I dont have my puppy yet I am sure that everything will change in a big way the first of July. Right now all I have is Vendetta and she is 2 1/2yrs old. 

5:45 we are up she goes out side goes potty. Eats breakfast
5:50 outside to play a quick game of fetch she poops this time out
6:10 in her kennel until my son gets up
9:00 out to the dog park( a fenced in acre we have for the dogs)
around 2 or 3pm she plays fetch or does weight pull with my son
I get home around around 5pm 
Out side to play and run around. On tuesdays and thrusday we head out to Walker where we go walking play fetch or work on weight pull.
My days off vary every week but on nice days we go swimming or work on tracking. On fridays I work late so I work on her rally on that day. Every other weekend off and I do lots with her when the weather is nice. If the weather is bad we work on obedience in the house.


----------



## EddieWouldGo (Mar 25, 2014)

Eddie is now 4 months - I found this threat as I was looking to see schedule for a puppy his age could look like... here's Eddie's current schedule

around 5 am: whimpers in crate, so I wake up, let him out, give him a few belly rubs and cuddles before I sleepwalk outside with him. he's back in the crate 15 min later with a KONG and some ice cubes (he LOVES ice cubes) while I sneak downstairs and get ready and leave for work.
around 7 am: everyone's awake!!! Eddie goes back outside - he pees, poops, has breakfast, and hangs out in the yard by himself until hubby comes back from dropping the kids off at school.
around 8:15 am: Eddie goes for a nice long walk and plays with hubby until hubby has to leave for work 
around 9:30: back in crate with KONG and more cubes 
around Noon: I swing home from work, let Eddie out to pee, play, cuddle in the yard, frequently he will stand there, sniff irrelevant stuff, smell the flowers, notice a bird, or a fly, before FINALLY doing his business - sigh!
around 12:45: back in the crate with a something to chew on
around 4:30 pm: I'm home from work, Eddie goes on a nice long walk, then has dinner. He spends the rest of the evening eating the house, or parts of it, chasing the cats, jumping up on the sofa, peeing on the balcony, playing outside, perhaps going for another walk with hubby, sometimes just zooming around like crazy... oh well
around 9:00 he's all peed, pooped, and worn out (I think) and goes back in his crate for the night - good for me because I'm DONE!

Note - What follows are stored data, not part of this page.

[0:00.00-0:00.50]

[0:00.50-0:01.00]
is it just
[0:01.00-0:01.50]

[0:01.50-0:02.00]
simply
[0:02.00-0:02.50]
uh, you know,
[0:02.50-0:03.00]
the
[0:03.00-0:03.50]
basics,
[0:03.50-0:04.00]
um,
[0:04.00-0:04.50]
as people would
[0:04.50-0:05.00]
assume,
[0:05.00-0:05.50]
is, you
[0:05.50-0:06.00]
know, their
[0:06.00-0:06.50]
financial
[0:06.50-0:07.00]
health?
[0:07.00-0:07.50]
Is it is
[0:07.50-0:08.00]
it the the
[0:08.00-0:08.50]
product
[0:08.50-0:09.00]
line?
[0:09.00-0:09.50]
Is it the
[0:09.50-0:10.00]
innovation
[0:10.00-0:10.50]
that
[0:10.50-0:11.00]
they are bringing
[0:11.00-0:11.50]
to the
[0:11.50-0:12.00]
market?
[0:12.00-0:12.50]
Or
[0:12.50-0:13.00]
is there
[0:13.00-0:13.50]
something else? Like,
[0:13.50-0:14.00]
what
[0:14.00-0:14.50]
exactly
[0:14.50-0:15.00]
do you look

So there! Not sure if we're the 'norm'...


----------



## Irishladyo (Mar 15, 2014)

The hubby and I both work so Fizzy is outside in the day quite a bit. It's unavoidable. 

I get up an hour earlier than I used to...

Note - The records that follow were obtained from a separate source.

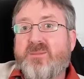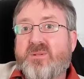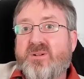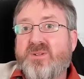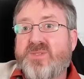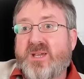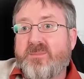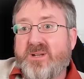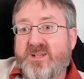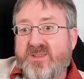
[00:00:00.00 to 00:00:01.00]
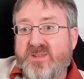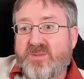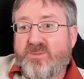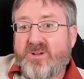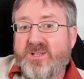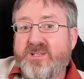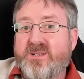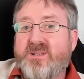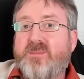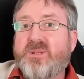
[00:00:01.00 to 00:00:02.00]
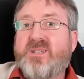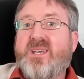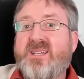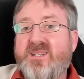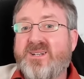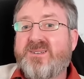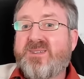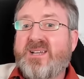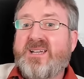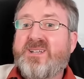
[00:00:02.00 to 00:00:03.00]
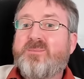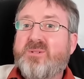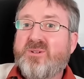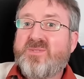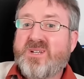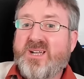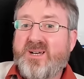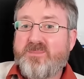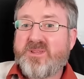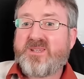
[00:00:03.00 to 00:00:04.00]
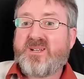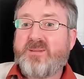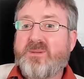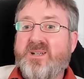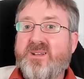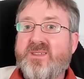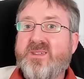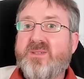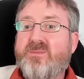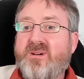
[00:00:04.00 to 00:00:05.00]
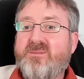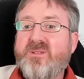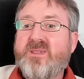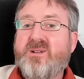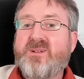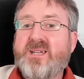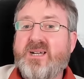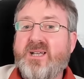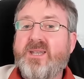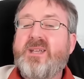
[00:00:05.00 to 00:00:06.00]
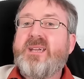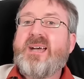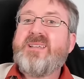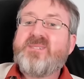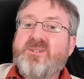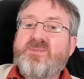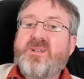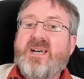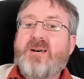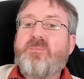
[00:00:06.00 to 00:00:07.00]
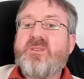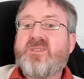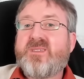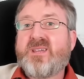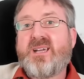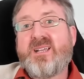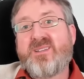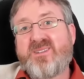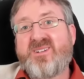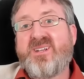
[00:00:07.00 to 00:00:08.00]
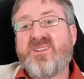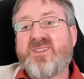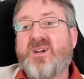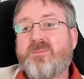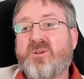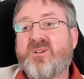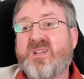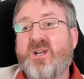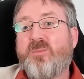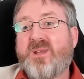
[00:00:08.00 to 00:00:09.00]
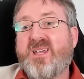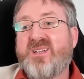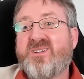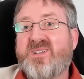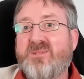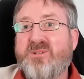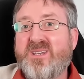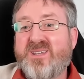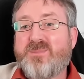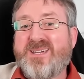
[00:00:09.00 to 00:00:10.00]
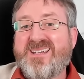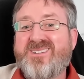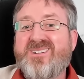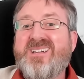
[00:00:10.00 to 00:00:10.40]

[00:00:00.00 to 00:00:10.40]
proves hypothesis one, but 10 years data proves the opposite hypothesis. What was going on? As often happens in science, things are more complicated than we expect.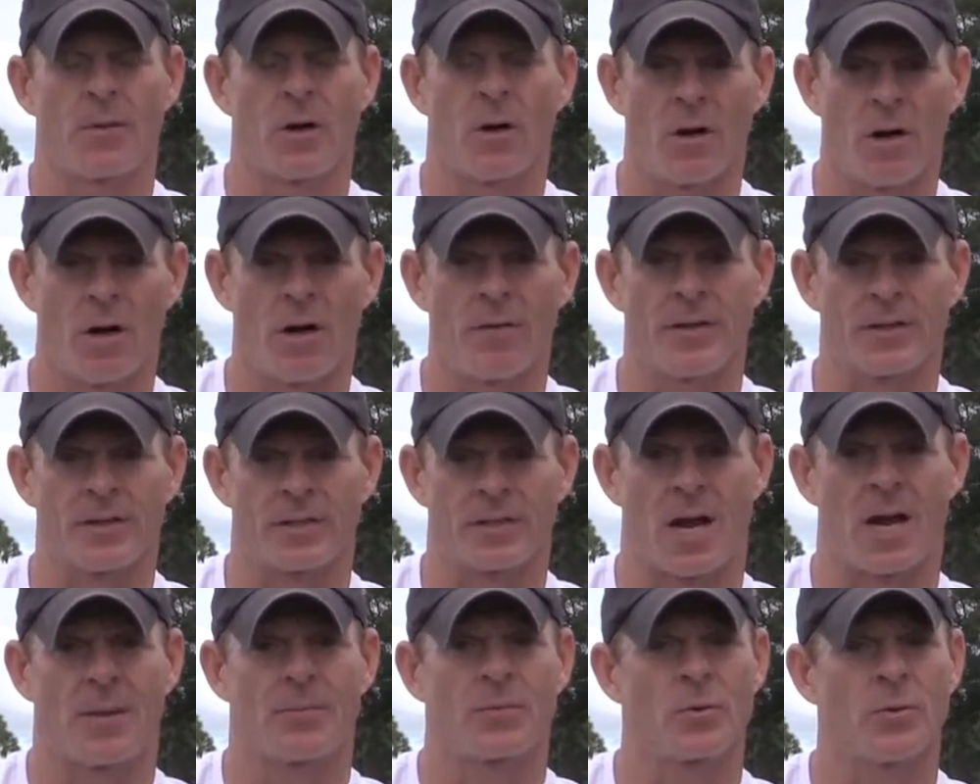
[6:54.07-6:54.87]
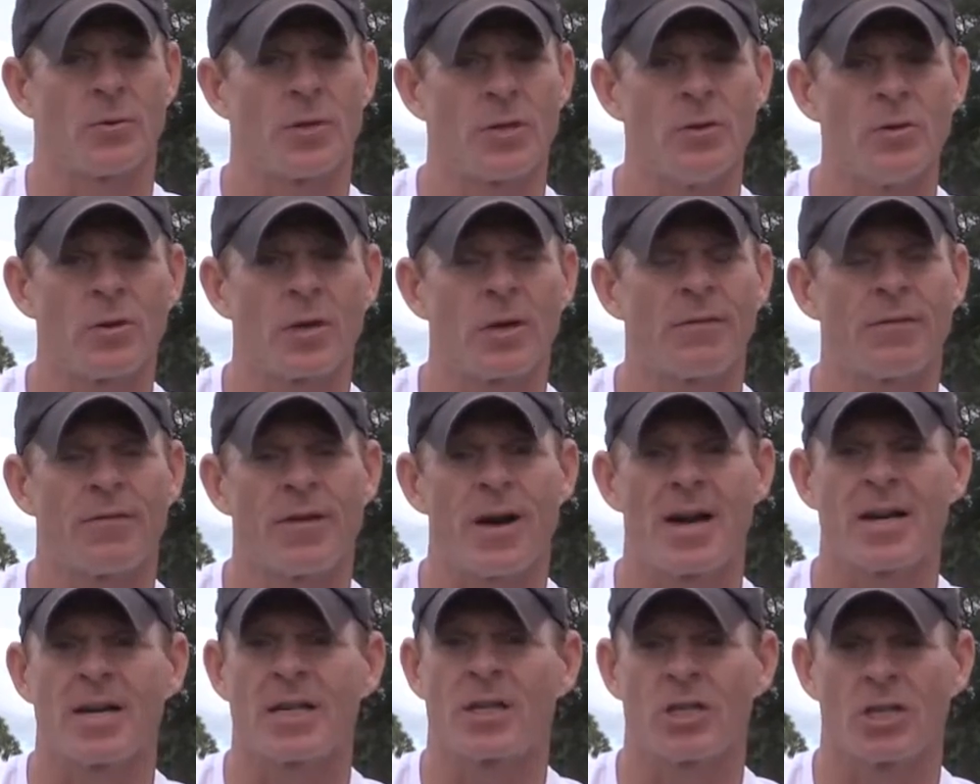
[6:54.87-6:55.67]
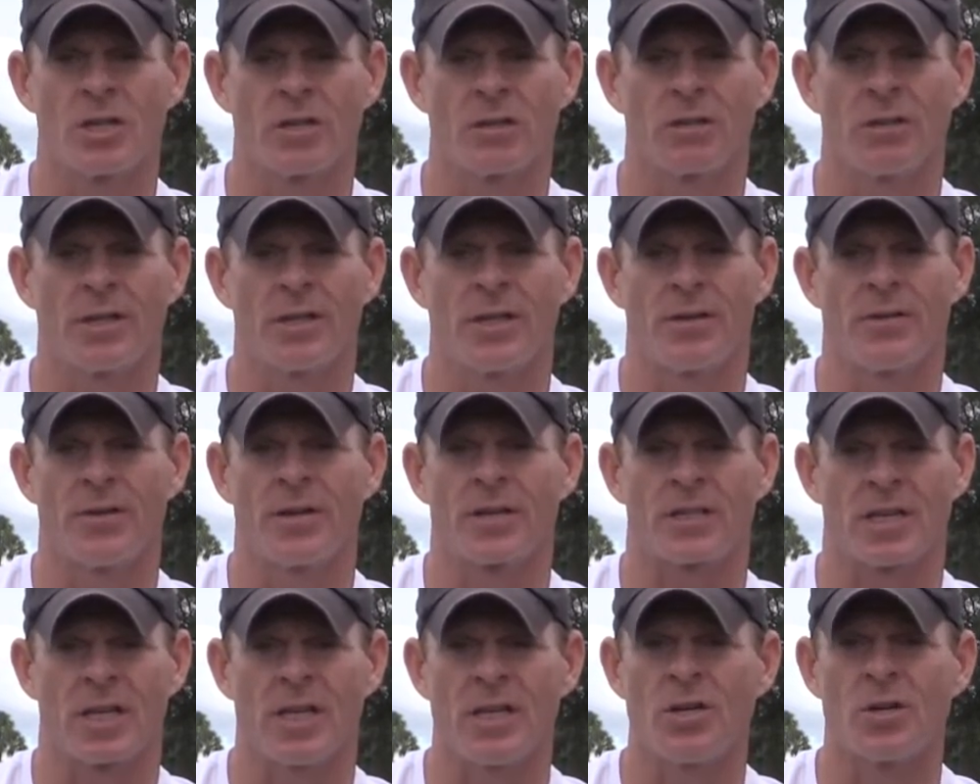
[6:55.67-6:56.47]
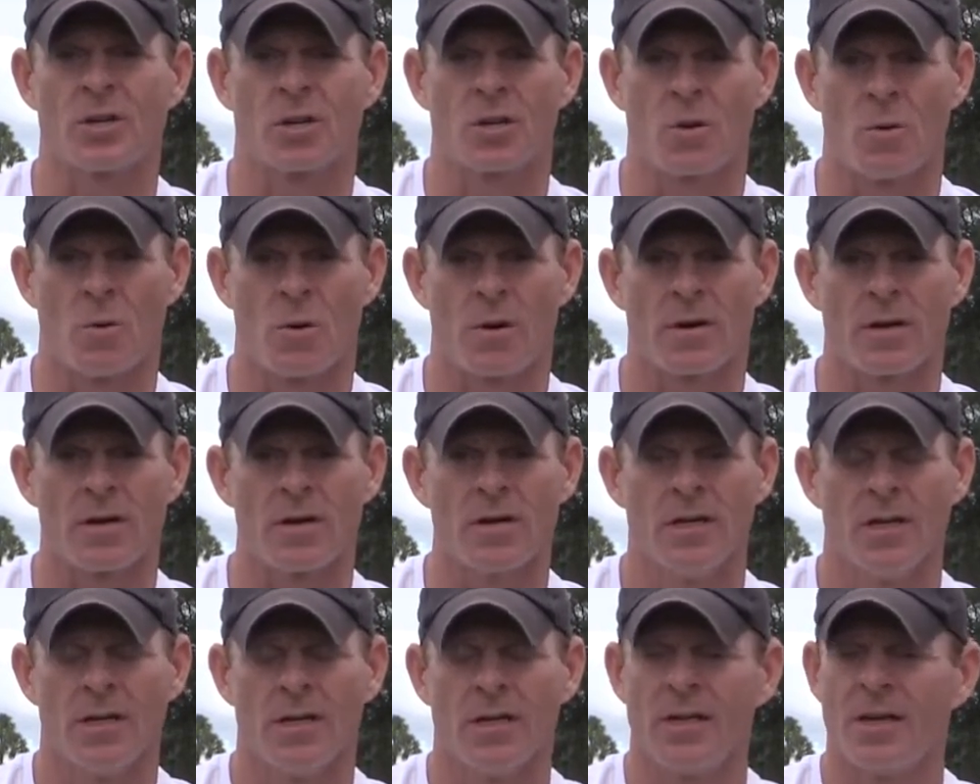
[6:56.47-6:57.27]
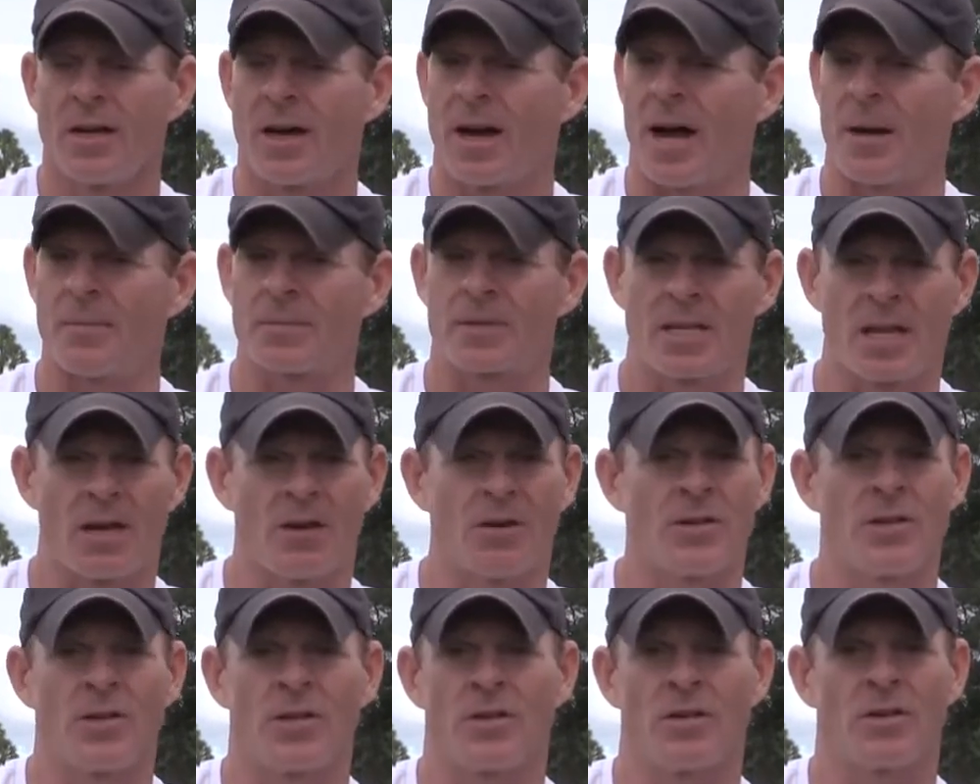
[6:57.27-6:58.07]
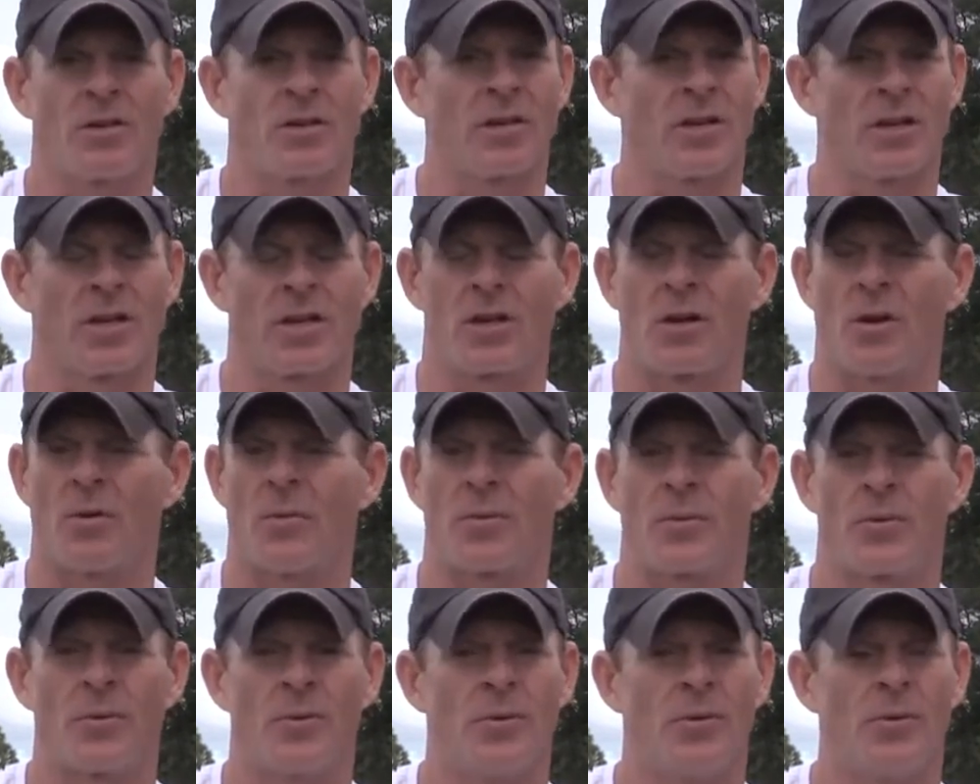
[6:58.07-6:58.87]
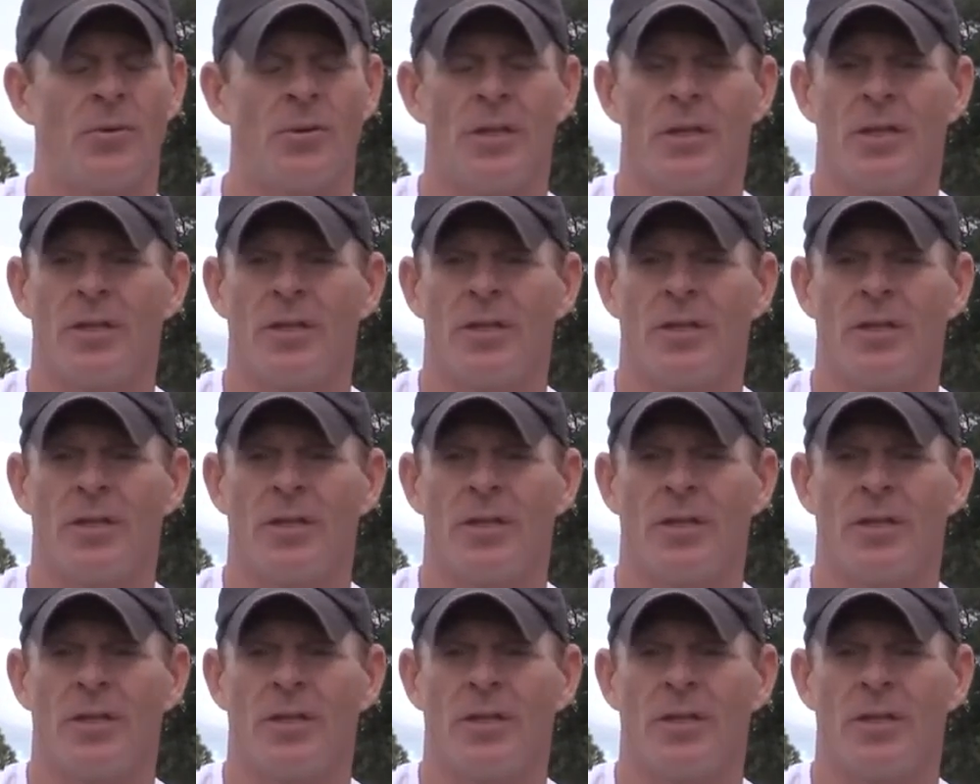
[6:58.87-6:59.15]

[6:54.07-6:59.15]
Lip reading: So when you can find a cheerleader that's in your corner, I'm telling you, you're going to go through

5am wake up, go potty, cuddle/play time inside
5:30am breakfast
5:30-6:15 Fizzy and I play off and on while I'm getting ready for work. 
6:15 outside kennel (10x10 with a roof, dog house, lots of toys, Kong treat hidey toy, chewey's etc..)
Between 11 and 12 I go home for lunch. She gets about a half hour of inside/outside playtime, then lunch then calm down time and I go back to work.
4:30 Freedom from the kennel! outside playtime until 5:30
5:30 dinner/indoor playtime
6ish about 20 minutes of outside play time (usually with the hubby) so she's not just sitting on a full tummy
6:30 on- inside time, she follows me or my husband around, chews stuff, plays, tries to bother the cats. Usually at some point she gets over excited and winds up in her crate for a half hour or so (I can’t get stuff done when she goes nuts!).
10pm asleep for the night.

Thursday night we have puppy class so this schedule gets a little disrupted. Fridays my husband is home so her midday schedule is different, she hangs out with him. I try to keep her on a similar schedule on the weekends, although since I’m home she gets waaaaay more inside time with us, I don’t like having her outside by herself unless it’s necessary.


----------



## b10mac (Mar 23, 2012)

Logan'sMom said:


> Schedule? Are we supposed to have a schedule? Just kidding I'm not sure who is creating the schedule since I've only had Logan for 6 days -- we are still figuring out "his" plan. But, here's what I'm working us towards:
> 
> 6am Mom gets up, out to potty (still working on that as lots of distractions)
> 6:15am play time
> ...


Miles has the exact same schedule and we also got him 6 days ago! He is sleeping through the night like a champ. I've been home all week with him but will go back to work Monday so we will be having people drop by to let him out, play, and feed him on days I'm working (I'm a nurse).


----------



## Elisabeth Kazup (Aug 23, 2008)

His schedule from about the end of the first week. We didn't choose this schedule or try to make him adhere to one. This is just how he is and we thinks it's just fine. He tends to get bity when he's hungry and bratty when he's tired. So, it's early nights for him...he asks to go to bed and walks right into his crate. Then not a peep until morning. Except the other night. He whimpered a bit so DH thought maybe he had to go. Let him out of the crate and DH went to the door. Mr. Darcy looked at him like "whatever, dude" and proceeded to get a drink of water. Then he toddled off to bed. DH turned the lights back off and closed the door on the crate.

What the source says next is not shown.